This is a cross sectional study. Cultures of the anterior nares were taken. Relatedness of isolated strains was tested using pulse field gel electrophoresis (PFGE).
The prevalence of MRSA colonization in the study group was significantly higher than in the control group (18/77 (23%) vs 3/77 (3.9%); p ≤ 0.001). The prevalence of SA colonization was 28/77 (36%) in the study group and 16/77 (21%) in the control group (p = 0.032). The prevalence of SA nasal colonization among patients was 6/24 (25%); one with methicillin-susceptible S. aureus (MSSA) and 5 with MRSA. In the study (patient) group, 14/24 (58%) families had at least one household member who was colonized with MRSA compared to 2/29 (6.9%) in the control group (p = 0.001). Of 69 total isolates tested by PFGE, 40 (58%) were related to USA300. Panton-Valetine leukocidin (PVL) genes were detected in 30/52 (58%) tested isolates. Among the families with ≥1 contact colonized with MRSA, similar PFGE profiles were found between the index patient and a contact in 10/14 families.
Prevalence of asymptomatic nasal carriage of MRSA is higher among household contacts of patients with CA-MRSA disease than control group. Decolonizing such carriers may help prevent recurrent CA-MRSA infections.

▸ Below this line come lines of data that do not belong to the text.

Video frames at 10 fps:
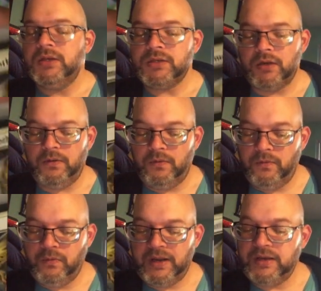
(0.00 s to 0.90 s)
So
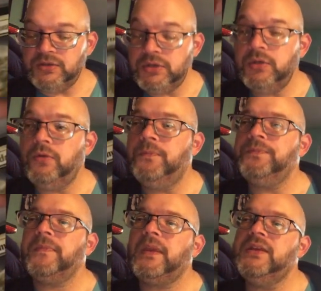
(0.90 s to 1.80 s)
what it can do
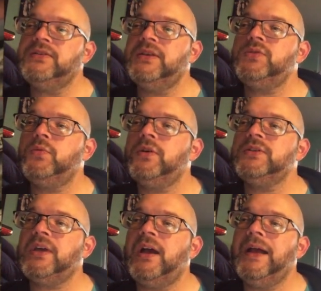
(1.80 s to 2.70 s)
is this
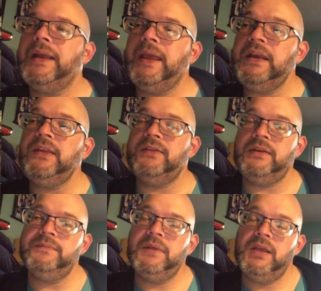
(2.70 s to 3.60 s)
works on
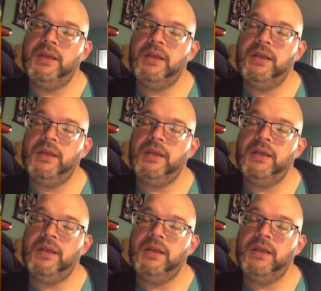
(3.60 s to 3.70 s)
anything,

Community-associated methicillin-resistant Staphylococcus aureus (CA-MRSA) infections are commonly recognized in persons without traditional risk factors, such as dialysis, intravenous permanent catheters, or intravenous drug abuse [1–5]. CA-MRSA is known to cause predominantly skin and soft-tissue infections, but can also cause other severe community associated infections like myositis, pyomyositis, osteomyelitis and bacteremia [6–10]. Furthermore, CA-MRSA infections tend to be recurrent. In one study, a recurrence rate of 15% was noted among adults ; whereas children had recurrent infections of 12-28% based on data from two separate reports [12, 13].
Studies have shown that colonization with MRSA often precedes infection [14, 15]. Ellis et al. reported that 38% of participants, who were initially colonized with CA-MRSA developed skin and soft tissue infection within the 8-10 weeks study period . Furthermore, the prevalence of colonization with CA-MRSA appears to be increasing in parallel to increasing infections .

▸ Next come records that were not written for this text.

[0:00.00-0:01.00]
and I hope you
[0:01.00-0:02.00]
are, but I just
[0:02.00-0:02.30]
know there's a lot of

Despite limited data on intrafamilial transmission and nasal colonization of family members of patients with CA-MRSA infections [17–21], some experts recommend identifying possible household carriers of S. aureus in order to decolonize them by using mupirocin nasal ointment . Whether routine decolonization of all family contacts of patients with recurrent CA-MRSA skin infections is needed remains unclear. Studies have shown that family members can serve as reservoirs for MRSA and that transmission can occur between family members including young children [18, 19, 21]. However, the prevalence of colonization of family contacts of patients with active CA-MRSA infections is unclear and no controlled studies that included all contacts within families have been previously reported. In addition, molecular typing data from these familial MRSA transmissions is limited [19, 21]. Assessing the prevalence of colonization with CA-MRSA among family members of patients with CA-MRSA infections is needed in order to evaluate and implement prevention strategies. The purpose of our study was to investigate the prevalence of MRSA nasal colonization in household contacts of patients with CA-MRSA infections in comparison with household contacts of unaffected individuals in our community at large. In addition, we studied the relatedness of isolated strains using pulse field gel electrophoresis (PFGE).

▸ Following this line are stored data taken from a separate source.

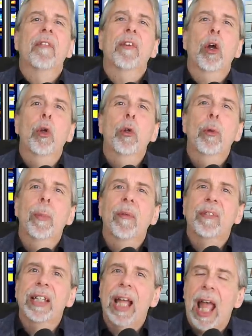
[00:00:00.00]
for whom
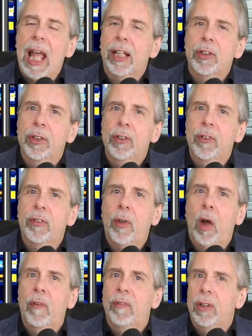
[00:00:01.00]
the actions
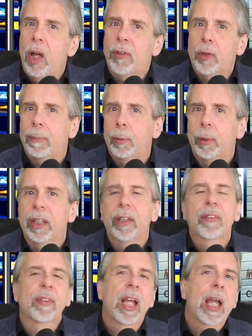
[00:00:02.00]
of the last couple of
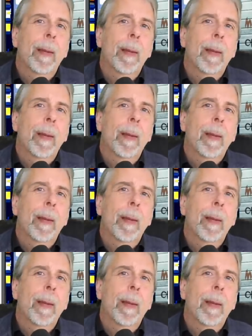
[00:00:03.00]
weeks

This was a cross sectional study performed at Children's Hospital of Michigan (Detroit, MI). The study was approved by the Institutional Review Board at Wayne State University. Informed consent was obtained from all participants/legal guardians. The study group consisted of all household contacts of patients aged less than 21 years with CA-MRSA infections who were admitted to our hospital during the period October 1, 2007 to October 30, 2008. The control group consisted of patients without suspected staphylococcal infections admitted into our hospital and all their household contacts during the same time period. CA-MRSA infection was defined as infection caused by MRSA isolate cultured within 48 hours of admission. Participants in the study group were identified through prospective monitoring of the daily admission census and the culture results of the microbiology laboratory. For each patient with CA-MRSA infection enrolled, another patient of similar age without a suspected staphylococcal infection and not receiving antibiotics was identified and enrolled with all household contacts.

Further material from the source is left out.